▸ **Collected data entries**:
== Segment start ==
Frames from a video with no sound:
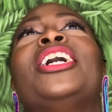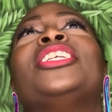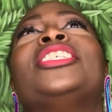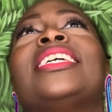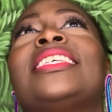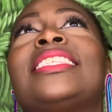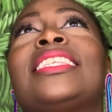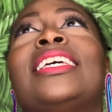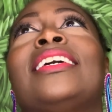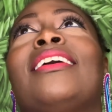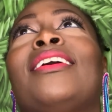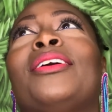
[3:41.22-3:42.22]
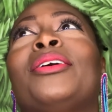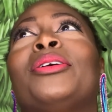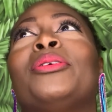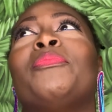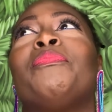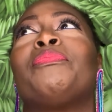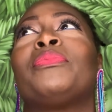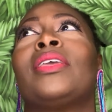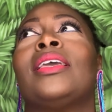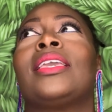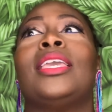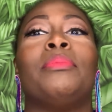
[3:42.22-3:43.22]
just to
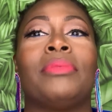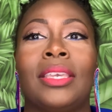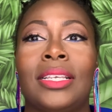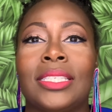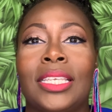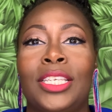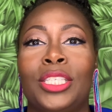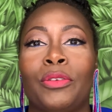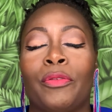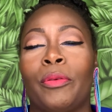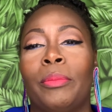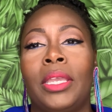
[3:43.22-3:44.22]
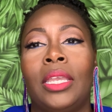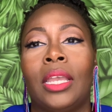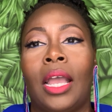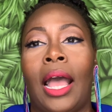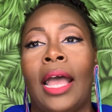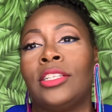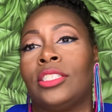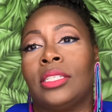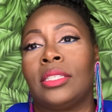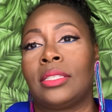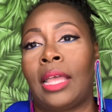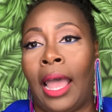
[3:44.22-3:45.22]
keep things easy for me, I
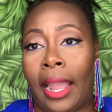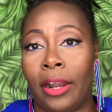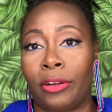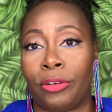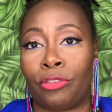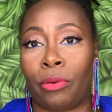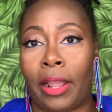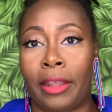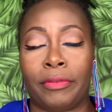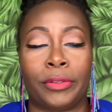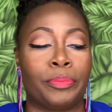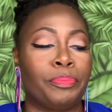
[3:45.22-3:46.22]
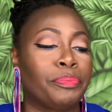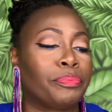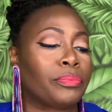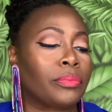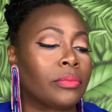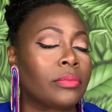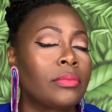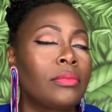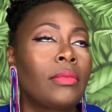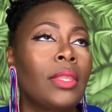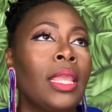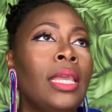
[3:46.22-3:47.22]
just hired a driver.
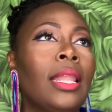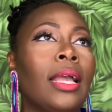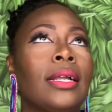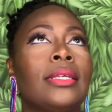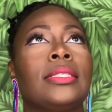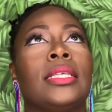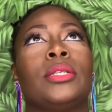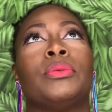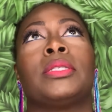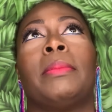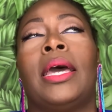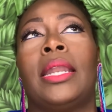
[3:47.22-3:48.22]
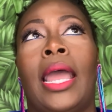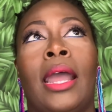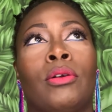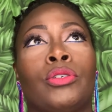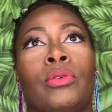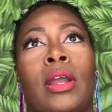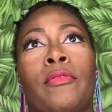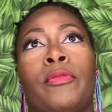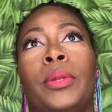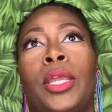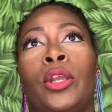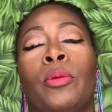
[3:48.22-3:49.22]
And like I said, it was about an hour drive from
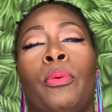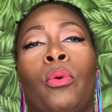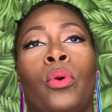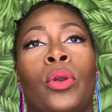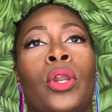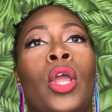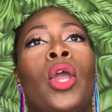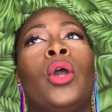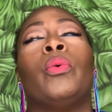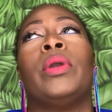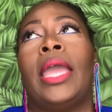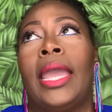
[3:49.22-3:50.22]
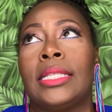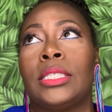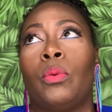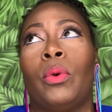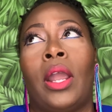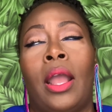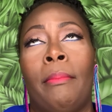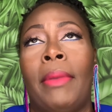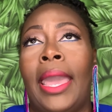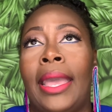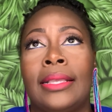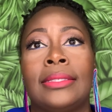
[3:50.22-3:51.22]
the airport. We had to wear our
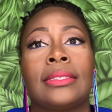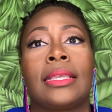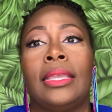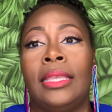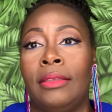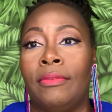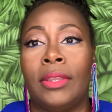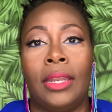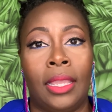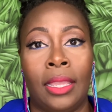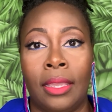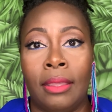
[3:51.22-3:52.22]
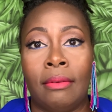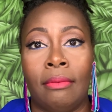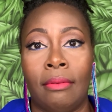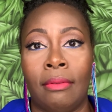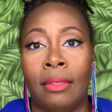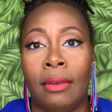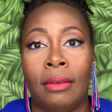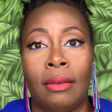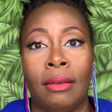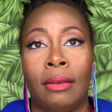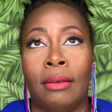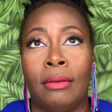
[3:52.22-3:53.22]
mask even in
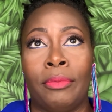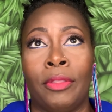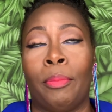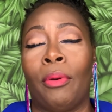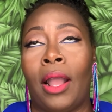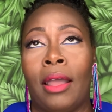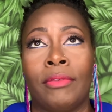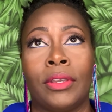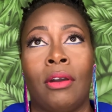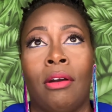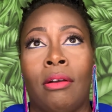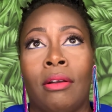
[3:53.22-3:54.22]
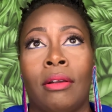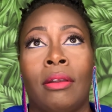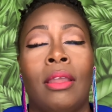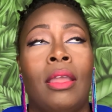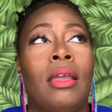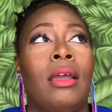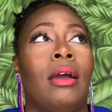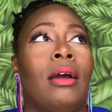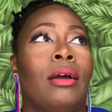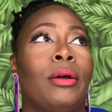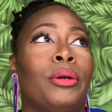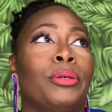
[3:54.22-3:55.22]
the private car.
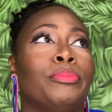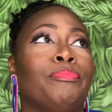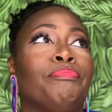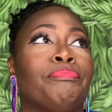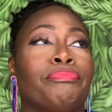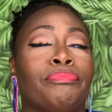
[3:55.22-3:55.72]
And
== Segment end ==
▸ **ABOUT THIS EXERCISE**:
Copy out the data verbatim, excluding the pictures.

▸ **THE COMPLETED TASK**:
Frames from a video with no sound:
[3:41.22-3:42.22]
[3:42.22-3:43.22]
just to
[3:43.22-3:44.22]
[3:44.22-3:45.22]
keep things easy for me, I
[3:45.22-3:46.22]
[3:46.22-3:47.22]
just hired a driver.
[3:47.22-3:48.22]
[3:48.22-3:49.22]
And like I said, it was about an hour drive from
[3:49.22-3:50.22]
[3:50.22-3:51.22]
the airport. We had to wear our
[3:51.22-3:52.22]
[3:52.22-3:53.22]
mask even in
[3:53.22-3:54.22]
[3:54.22-3:55.22]
the private car.
[3:55.22-3:55.72]
And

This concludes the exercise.